■ **WHAT YOU NEED TO DO**
Print the listing exactly as it stands, and skip any pictures in it.

= Beginning of Section =

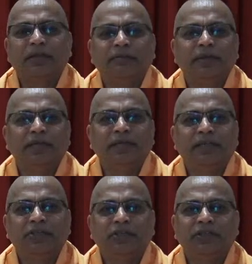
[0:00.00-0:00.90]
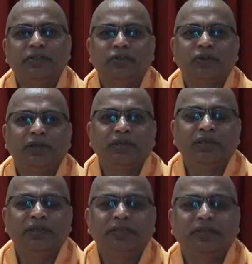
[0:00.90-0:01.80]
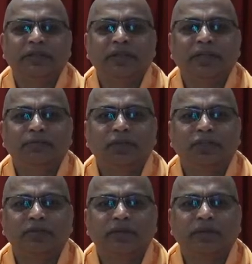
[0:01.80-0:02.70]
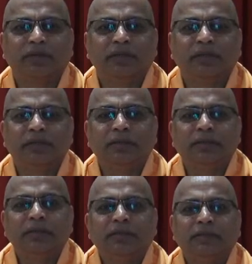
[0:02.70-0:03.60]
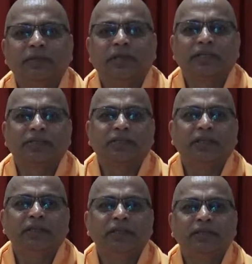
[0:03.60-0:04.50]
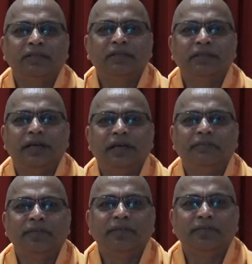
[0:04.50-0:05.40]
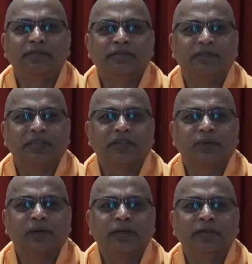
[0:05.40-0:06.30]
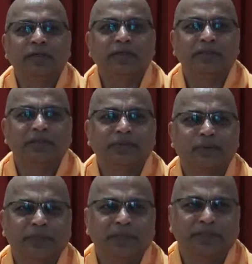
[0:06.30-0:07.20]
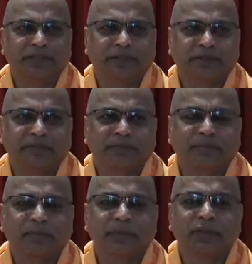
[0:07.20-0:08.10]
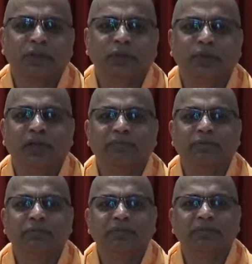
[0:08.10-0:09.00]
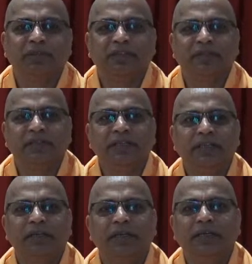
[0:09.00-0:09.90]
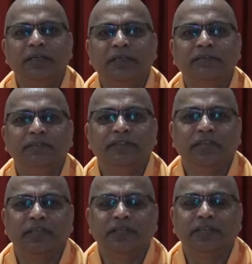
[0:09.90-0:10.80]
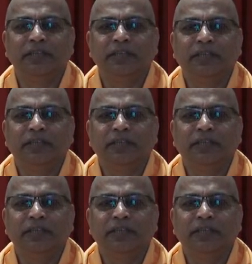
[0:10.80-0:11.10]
and meditation truly is really possible to the extent the element of sattva increases within us. So we have to be very, very alert and vigilant.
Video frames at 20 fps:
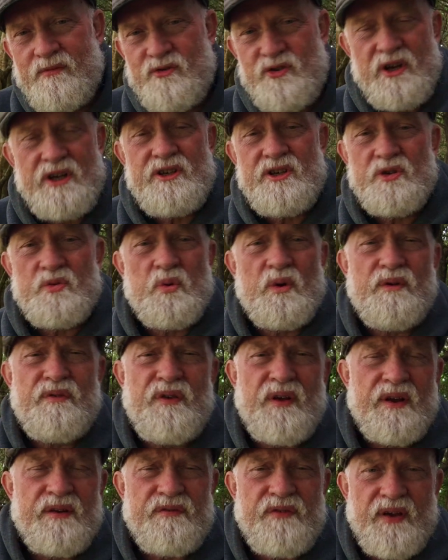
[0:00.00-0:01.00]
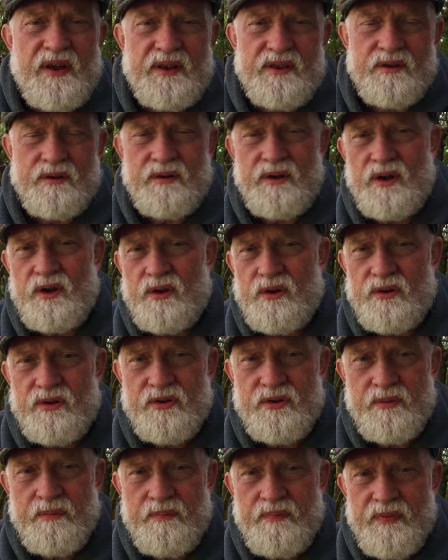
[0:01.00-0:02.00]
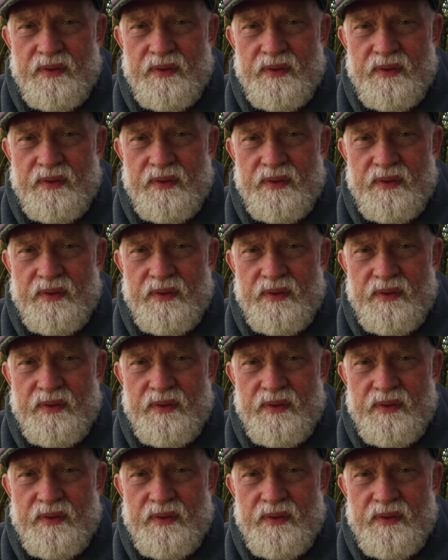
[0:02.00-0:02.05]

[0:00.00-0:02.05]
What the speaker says: Jesus will find faith on the earth.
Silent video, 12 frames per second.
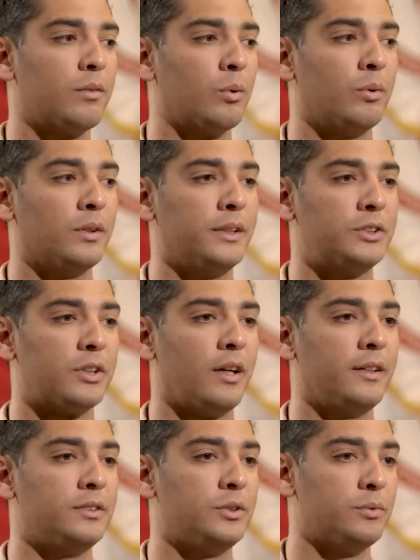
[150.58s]
We're really
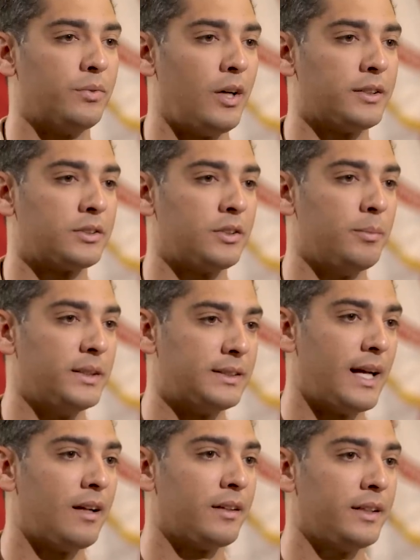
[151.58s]
trying to foster a
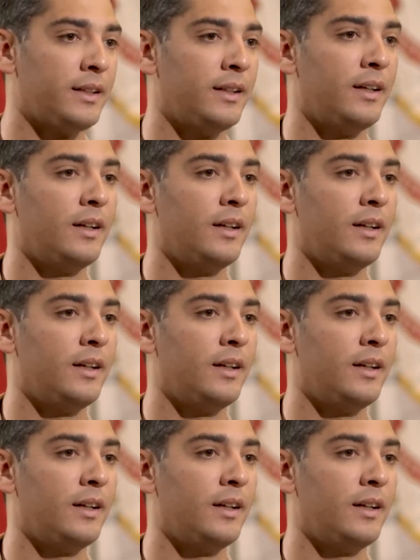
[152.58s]
mentality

= End of Section =

■ **RESPONSE AREA**
[0:00.00-0:00.90]
[0:00.90-0:01.80]
[0:01.80-0:02.70]
[0:02.70-0:03.60]
[0:03.60-0:04.50]
[0:04.50-0:05.40]
[0:05.40-0:06.30]
[0:06.30-0:07.20]
[0:07.20-0:08.10]
[0:08.10-0:09.00]
[0:09.00-0:09.90]
[0:09.90-0:10.80]
[0:10.80-0:11.10]
and meditation truly is really possible to the extent the element of sattva increases within us. So we have to be very, very alert and vigilant.
Video frames at 20 fps:
[0:00.00-0:01.00]
[0:01.00-0:02.00]
[0:02.00-0:02.05]

[0:00.00-0:02.05]
What the speaker says: Jesus will find faith on the earth.
Silent video, 12 frames per second.
[150.58s]
We're really
[151.58s]
trying to foster a
[152.58s]
mentality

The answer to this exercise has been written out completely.